Proof. Let \(E_1, E_2, \dots, E_n\) be open sets. Let \(E = \bigcap_{i = 1}^n E_i\). Consider any point \(x \in E\). So, \(x \in E_i\), for all \(1 \leq i \leq n\). For each \(E_i\), there exists a neighborhood \(N_{r_i}(x)\) such that \(N_{r_i} \subset E_i\), since \(E_i\) is an open set. Let \(r = \min\{r_1, r_2, \dots, r_n\}\). Then \(N_r(x)\) is contained in \(E\), as desired. QED.

Theorem. Any finite union of closed sets is closed.

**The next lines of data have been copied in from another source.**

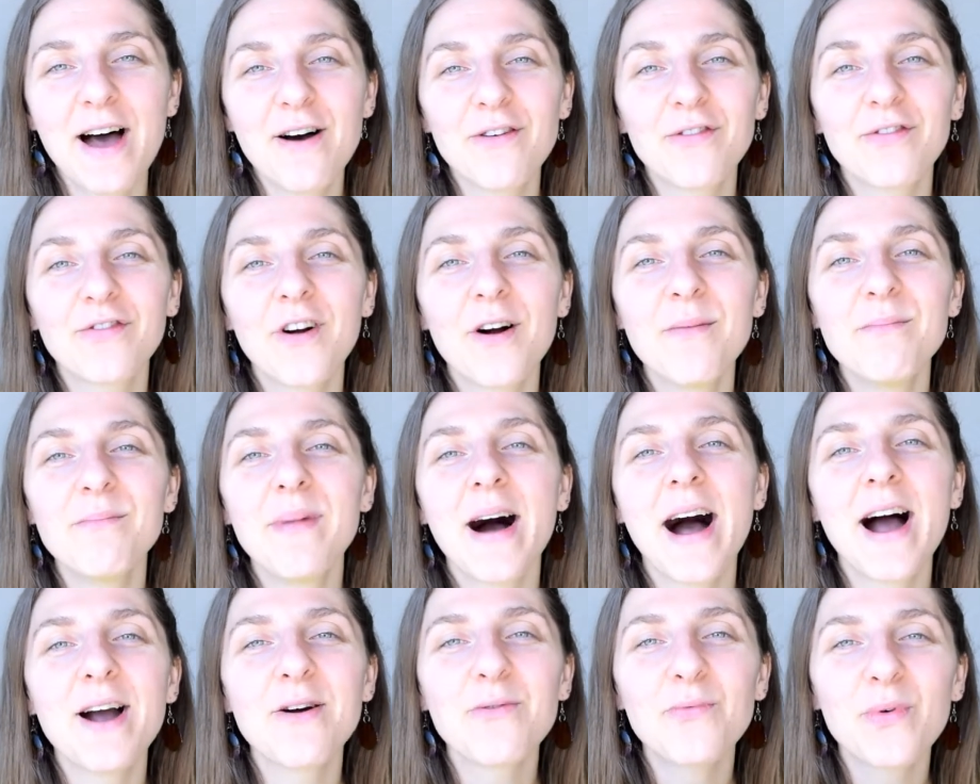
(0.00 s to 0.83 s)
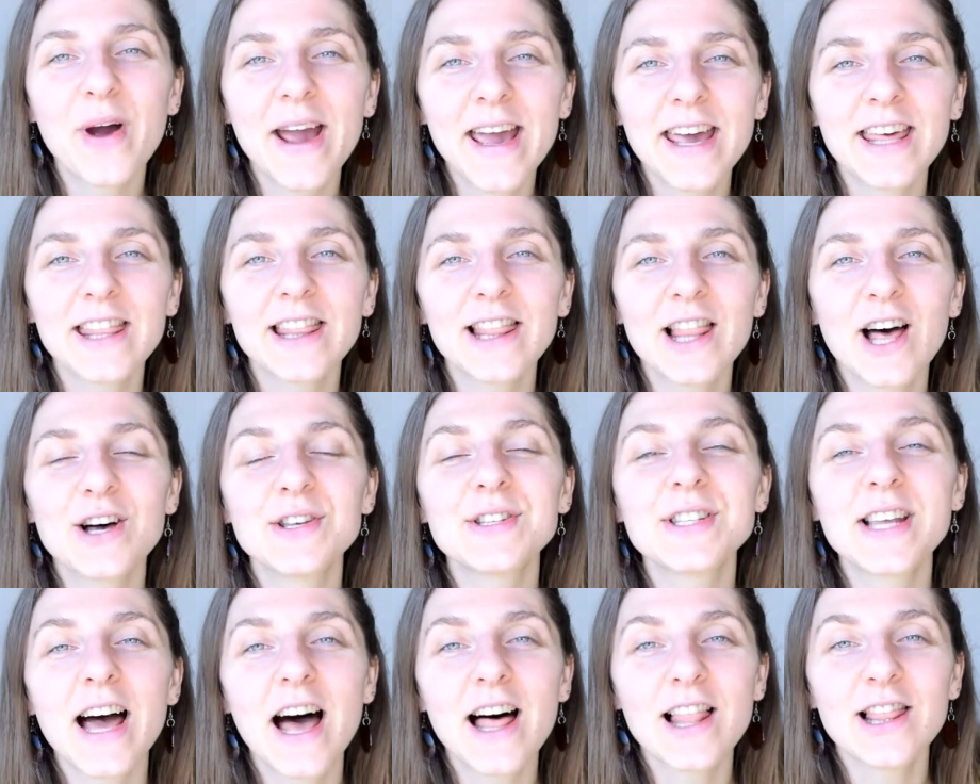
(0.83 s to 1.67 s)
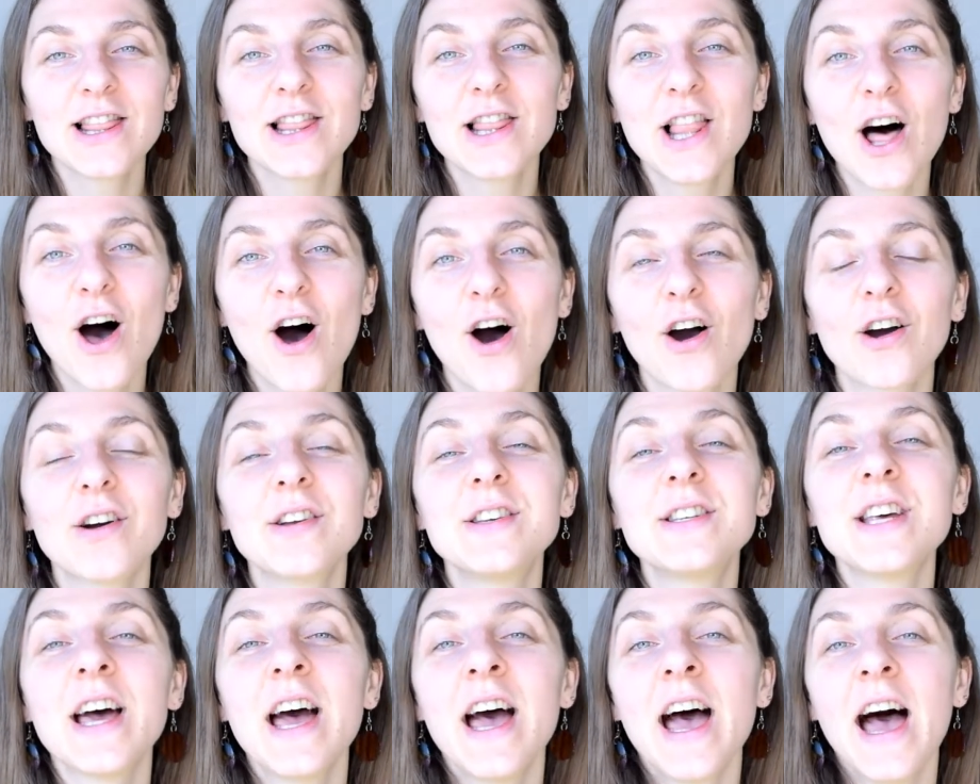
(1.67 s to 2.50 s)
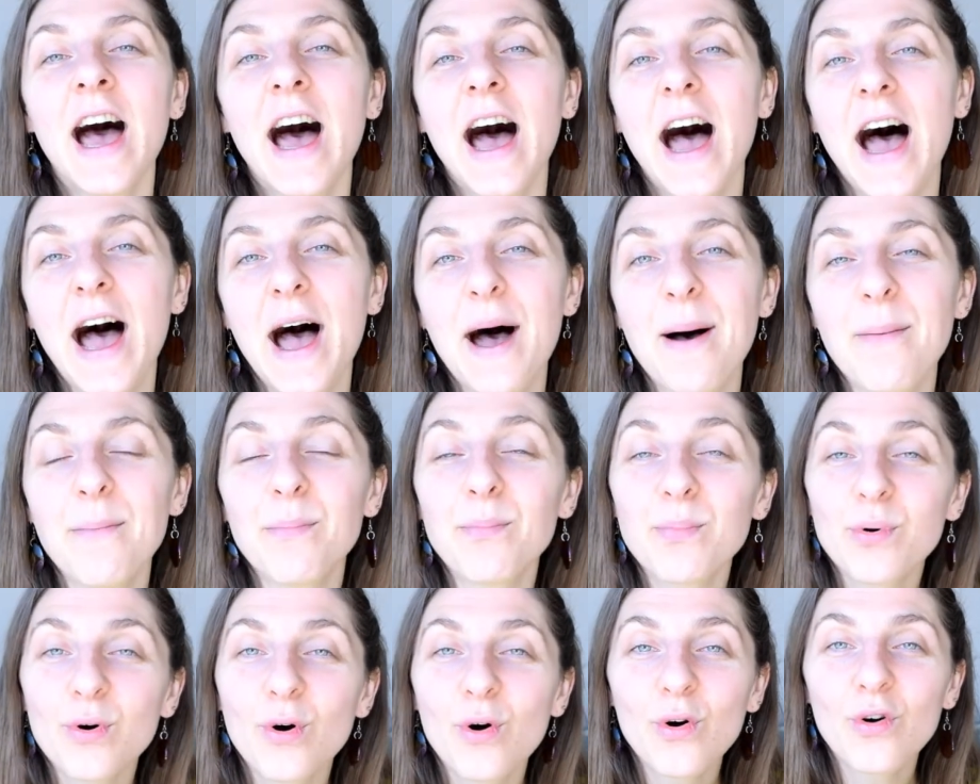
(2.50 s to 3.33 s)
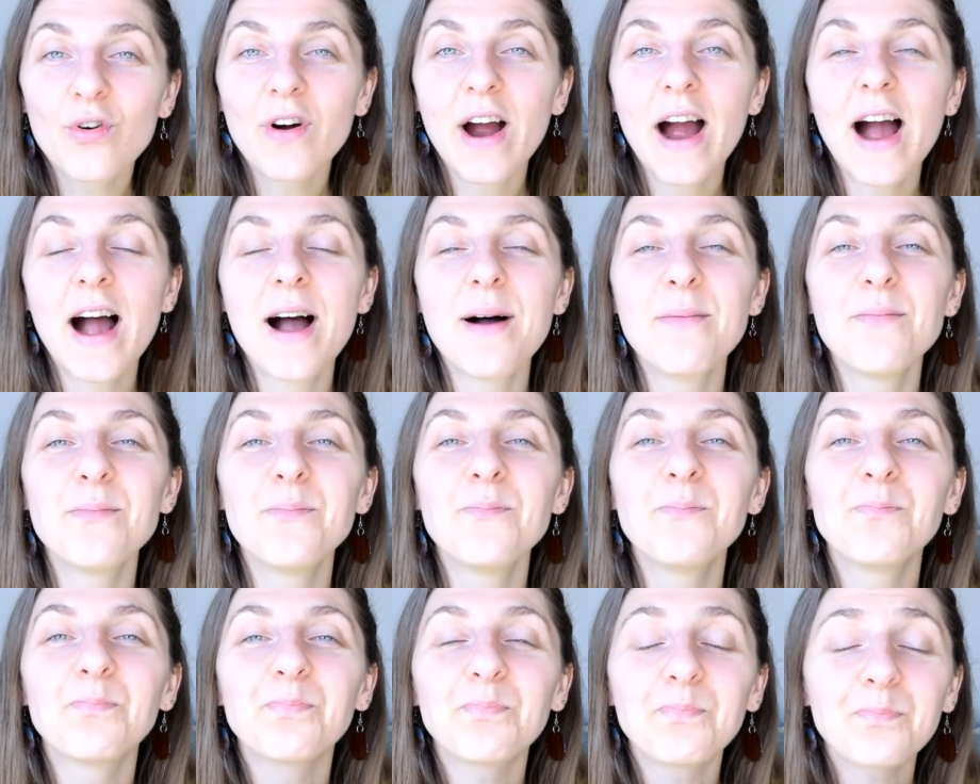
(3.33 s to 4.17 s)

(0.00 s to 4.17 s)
from my Weight Loss Unlocked program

Proof. Let \(E_1^c, E_2^c, \dots, E_n^c\) be closed sets. Then, \(E_1^c, E_2^c, \dots, E_n^c\) are open sets. Hence, \(\bigcap_{n = 1}^n E_i^c\) is open. So, \(\left(\bigcap_{n = 1}^n E_i^c\right)^c\) is closed. Thus, \(\bigcup_{n = 1}^n E_i\) is closed. QED.

Dense Sets

A set \(E\) is dense in a metric space \(X\) if every point of \(X\) is a limit point in \(E\) or in \(E\). Or, equivalently, \(\overline{E} = X\). Also, equivalently, every open set of \(X\) contains a point in \(E\).

For example,

\(\mathbb{Q}\) is dense in \(\mathbb{R}\).
Can periodic functions be approximated by sums of sines and cosines (Fourier analysis)? Or, equivalently, are linear combinations of sines and cosines dense in a set of all periodic functions? More generally, is a certain subset of functions dense in a whole space of functions?